SPRINGFIELD – Illinois laboratories processed more than 40,000 COVID-19 tests for the fourth time this month Thursday.
The total of 44,330 specimens now brings the number of cases in Illinois to 2,432,523. Of the tests processed Wednesday, 1,532 were positive.
There were 19 additional coronavirus-related deaths reported by state officials Thursday, including a two Winnebago County women, one in her 60s and one in her 90s.
Cook County accounted for 13 of the state’s new fatalities. Deaths reported there include a woman in her 60s, three women in their70s, a man in his 70s, four women in their 80s, and four women in their 90s. New deaths were also reported in DuPage County. (three females, 90s, one female; 100+).
Since the coronavirus outbreak was deemed a pandemic in March, there have been 168,457 positive and presumptive cases, of COVID-19 in Illinois, including 7,385 deaths. Cases have been reported in all 102 counties in.
The preliminary seven-day statewide positivity rate based of total tests from July 17 to July 23 is 3.4%.
As of Thursday night, 1,471 people in Illinois were reported to be in the hospital with COVID-19. Of those, 325 patients were in the ICU and 115 patients with COVID-19 were on ventilators.
Following guidance from the Centers for Disease Control and Prevention, IDPH is now reporting both confirmed and probable cases and deaths.
The last time Illinois topped 40,000 daily tests was July 18, when labs processes 46,009 specimens, the highest number to date. The state also reported 43,692 tests on July 17 and 43,006 July 16.
Meanwhile, four Illinois counties have reached what the IDPH has designated as “warning levels” two or more COVID-19 risk indicators that measure the amount of COVID-19 increase were reached.
Counties currently reported at that warning level are Adams, LaSalle, Peoria, and Randolph. Officials say the counties saw outbreaks associated with businesses with “risky” behavior. Following is an overview of what experts say is likely causing increase in cases in the four counties.
Adams County: Larger social events, health care exposure, travel to hotspots including those in neighboring Missouri and Iowa, places of worship, and youth sports.
LaSalle County: Large family and social gatherings, increase in cases among people younger than 29, younger people visiting bars and attending larger social events, and inconsistencies with masking requirements.
Peoria County: Increases in cases among people younger than 29, large gatherings including Fourth of July parties, and people traveling to Florida, Iowa, Texas, and Wisconsin.
Randolph County: Congregate settings, numerous bars not complying with distancing and masking, a large party with more than 200 people, and among households.
IDPH uses numerous indicators when determining if a county is experiencing stable COVID-19 activity, or if there are warning signs of increased COVID-19 risk in the county.
New cases per 100,000 people: If there are 50 or more new cases per 100,000 people in the county, this triggers a warning.
Number of deaths: This metric indicates a warning when the number of deaths increases more than 20% for two consecutive weeks.
Weekly test positivity: This metric indicates a warning when the 7-day test positivity rate rises above 8%.
ICU availability: If there are fewer than 20% of intensive care units available in the region, this triggers a warning.
Weekly emergency room visits: This metric indicates a warning when the weekly percent of COVID-19-like-illness emergency department visits increase by more than 20% for two consecutive weeks.
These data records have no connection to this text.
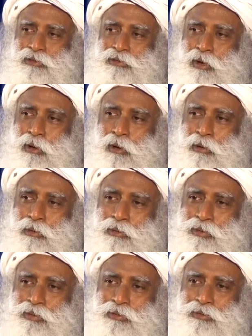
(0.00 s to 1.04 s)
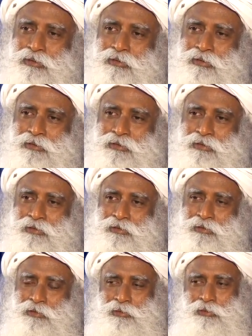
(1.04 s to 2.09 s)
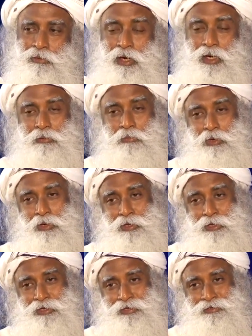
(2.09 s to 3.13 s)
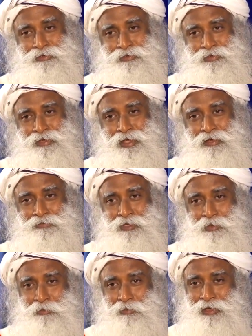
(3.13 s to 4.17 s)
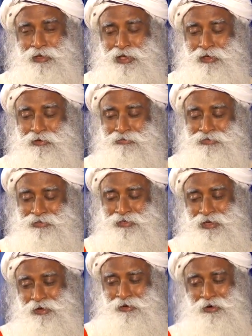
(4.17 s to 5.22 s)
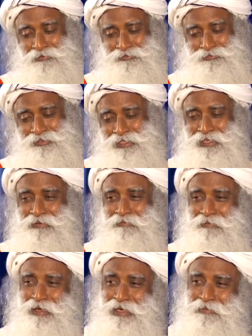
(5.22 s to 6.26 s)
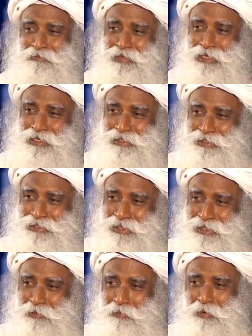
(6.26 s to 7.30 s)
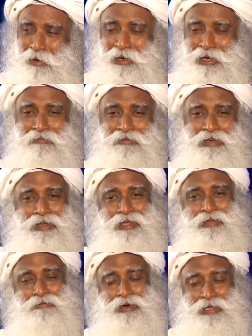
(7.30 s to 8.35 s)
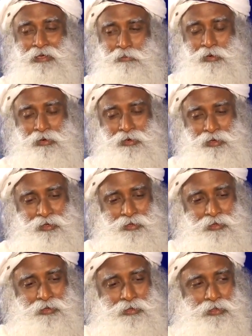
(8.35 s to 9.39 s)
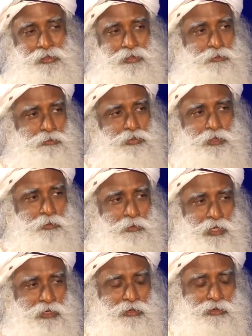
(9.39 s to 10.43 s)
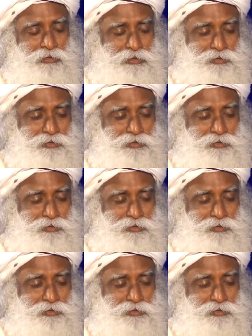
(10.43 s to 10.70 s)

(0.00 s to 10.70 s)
So, one boy, after of many millions that are born every day, one boy, put him in my car.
Weekly hospital admissions: A warning is triggered when the weekly number of hospital admissions for COVID-19-like-illness increases by more than 20% for two consecutive weeks.
Testing performance: This metric is used to provide context and indicate if more testing is needed in the county.
Clusters: This metric looks at the percent of COVID-19 cases associated with clusters or outbreaks and is used to understand large increase in cases.
Metrics are intended to be used for local level awareness to help local leaders, businesses, local health departments, and the public make informed decisions about personal and family gatherings, as well as what activities they choose to do. Metrics are updated weekly, from Saturday to Saturday of the prior seven-day period.